§ **What the task asks**: For the data that follows, return each line unchanged and drop the pictures.

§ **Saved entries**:
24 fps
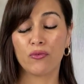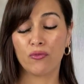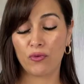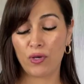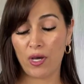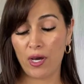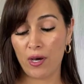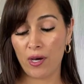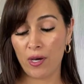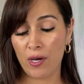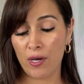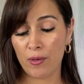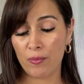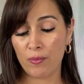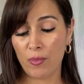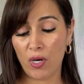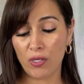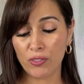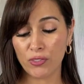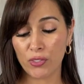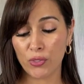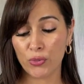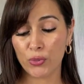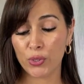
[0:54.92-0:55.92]

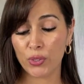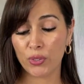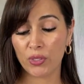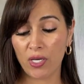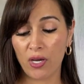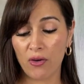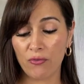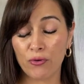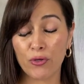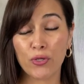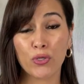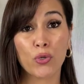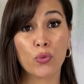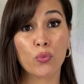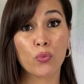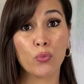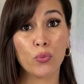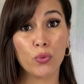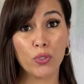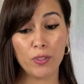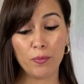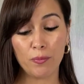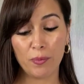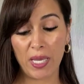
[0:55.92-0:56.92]
also to cover your
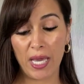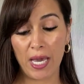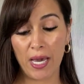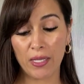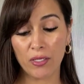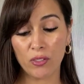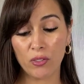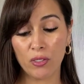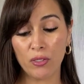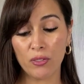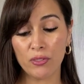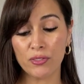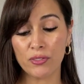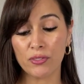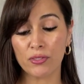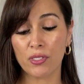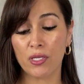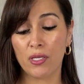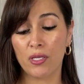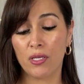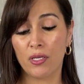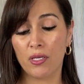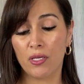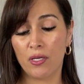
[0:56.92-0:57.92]
wood panels,
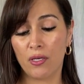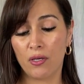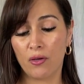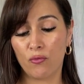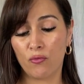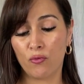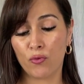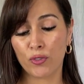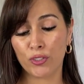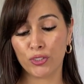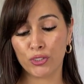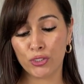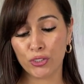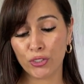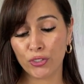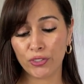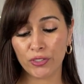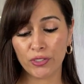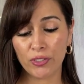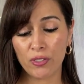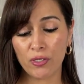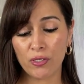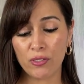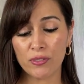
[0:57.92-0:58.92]
for
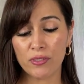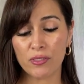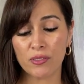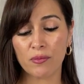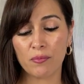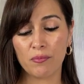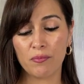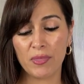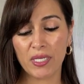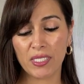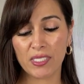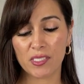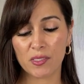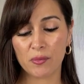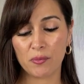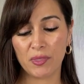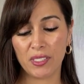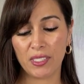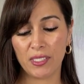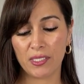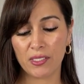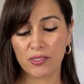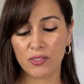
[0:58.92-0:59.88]
journals, mixed media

§ **Final answer**:
24 fps
[0:54.92-0:55.92]

[0:55.92-0:56.92]
also to cover your
[0:56.92-0:57.92]
wood panels,
[0:57.92-0:58.92]
for
[0:58.92-0:59.88]
journals, mixed media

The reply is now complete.